The listing that follows must be retyped exactly, without its pictures.

* _DATA FOR THIS TASK_
[Start of Attachment]
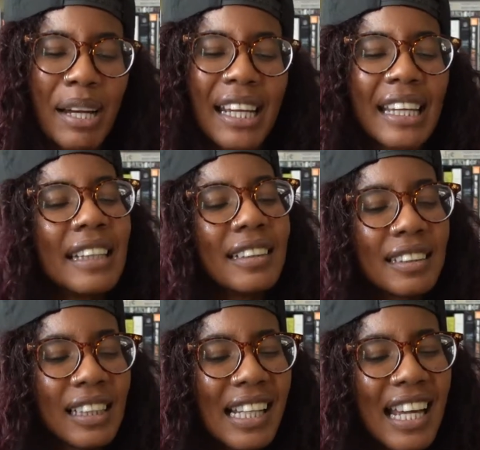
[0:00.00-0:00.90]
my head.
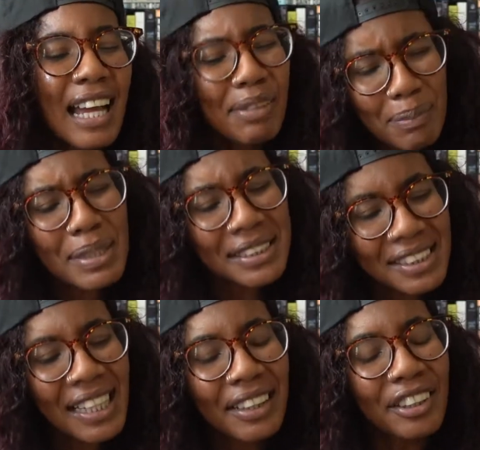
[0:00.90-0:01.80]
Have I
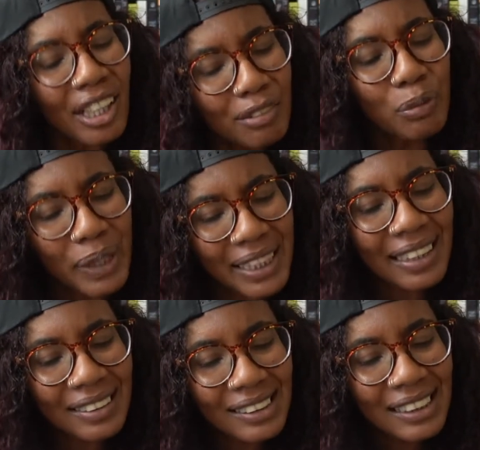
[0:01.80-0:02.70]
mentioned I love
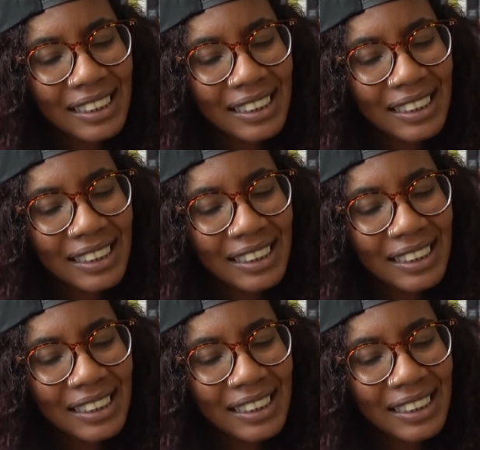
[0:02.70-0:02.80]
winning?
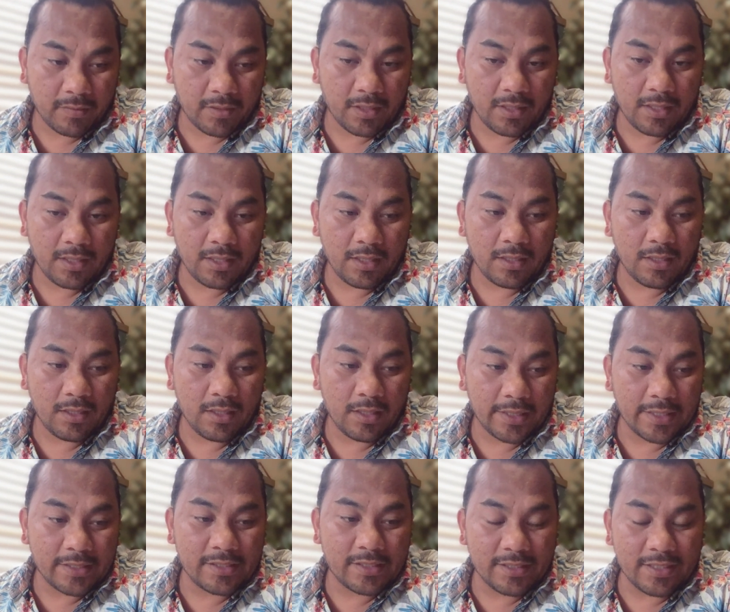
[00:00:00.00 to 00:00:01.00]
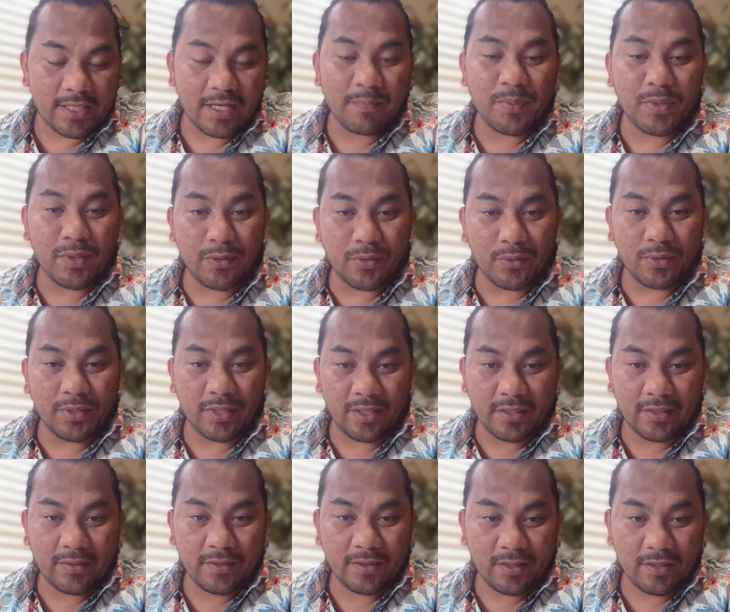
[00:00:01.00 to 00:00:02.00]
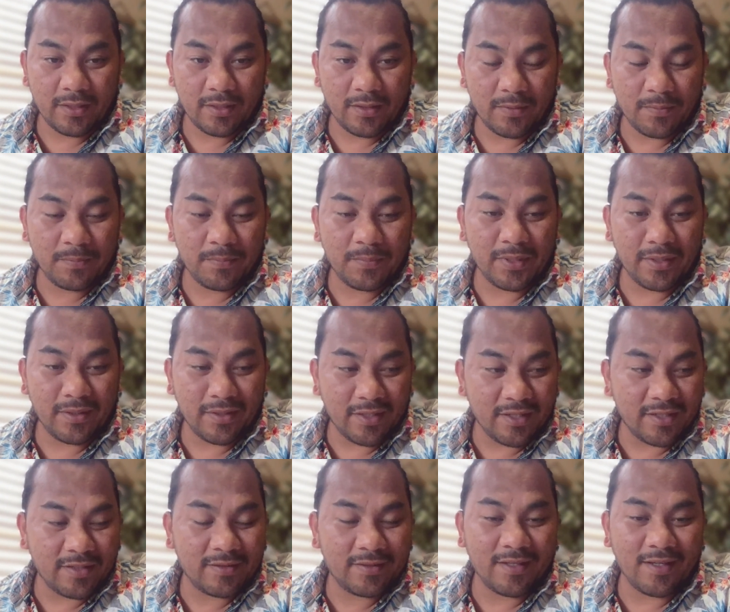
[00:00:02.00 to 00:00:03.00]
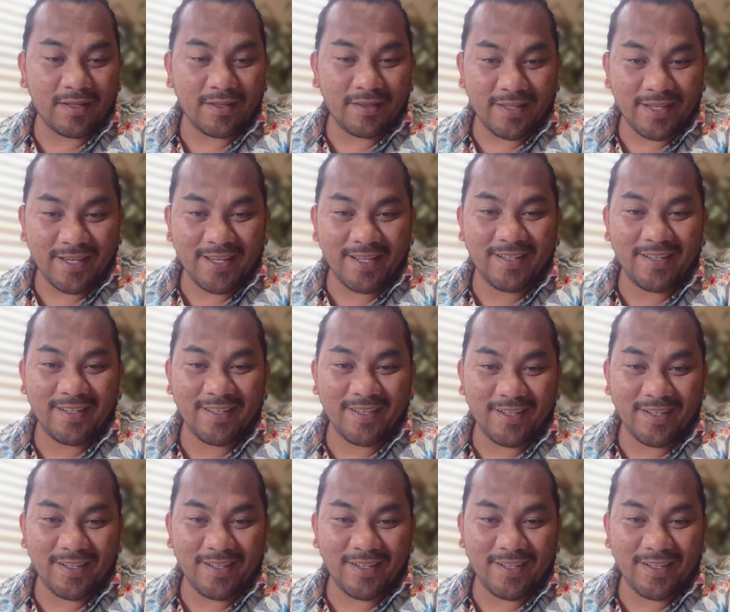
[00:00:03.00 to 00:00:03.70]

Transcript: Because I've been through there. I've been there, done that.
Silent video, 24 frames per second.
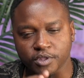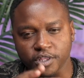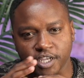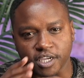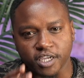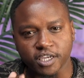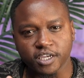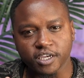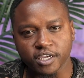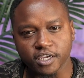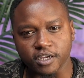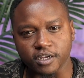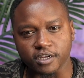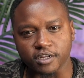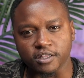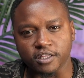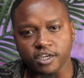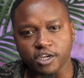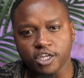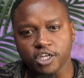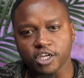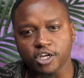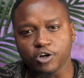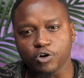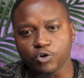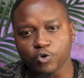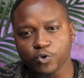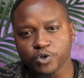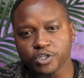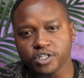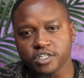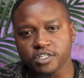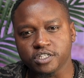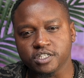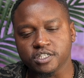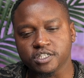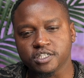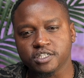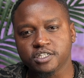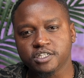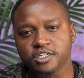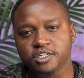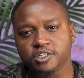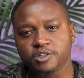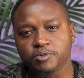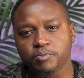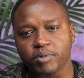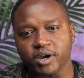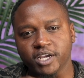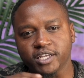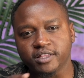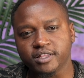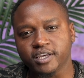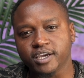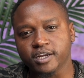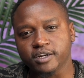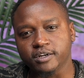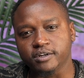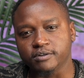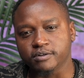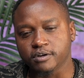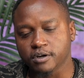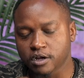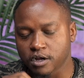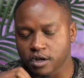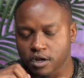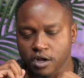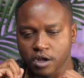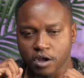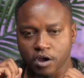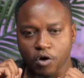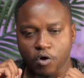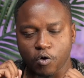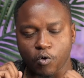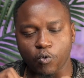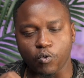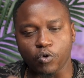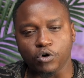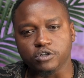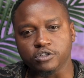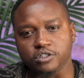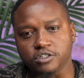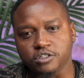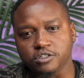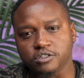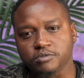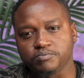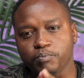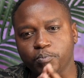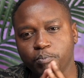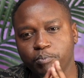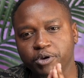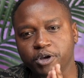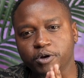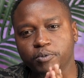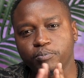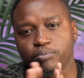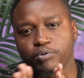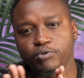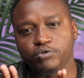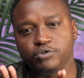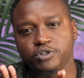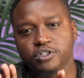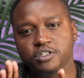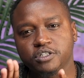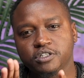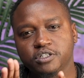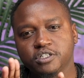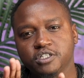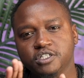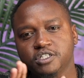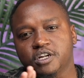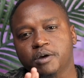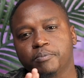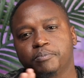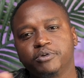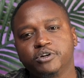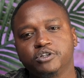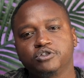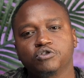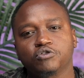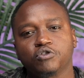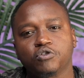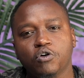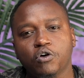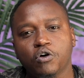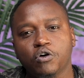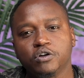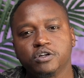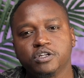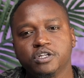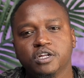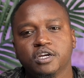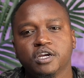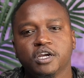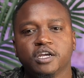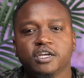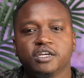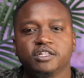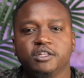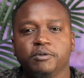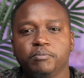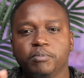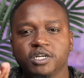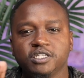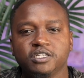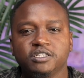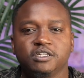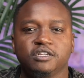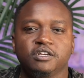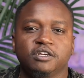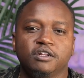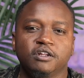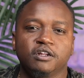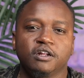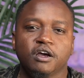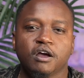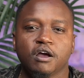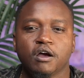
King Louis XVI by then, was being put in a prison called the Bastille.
[End of Attachment]
* _RESPONSE BOX_
[0:00.00-0:00.90]
my head.
[0:00.90-0:01.80]
Have I
[0:01.80-0:02.70]
mentioned I love
[0:02.70-0:02.80]
winning?
[00:00:00.00 to 00:00:01.00]
[00:00:01.00 to 00:00:02.00]
[00:00:02.00 to 00:00:03.00]
[00:00:03.00 to 00:00:03.70]

Transcript: Because I've been through there. I've been there, done that.
Silent video, 24 frames per second.
King Louis XVI by then, was being put in a prison called the Bastille.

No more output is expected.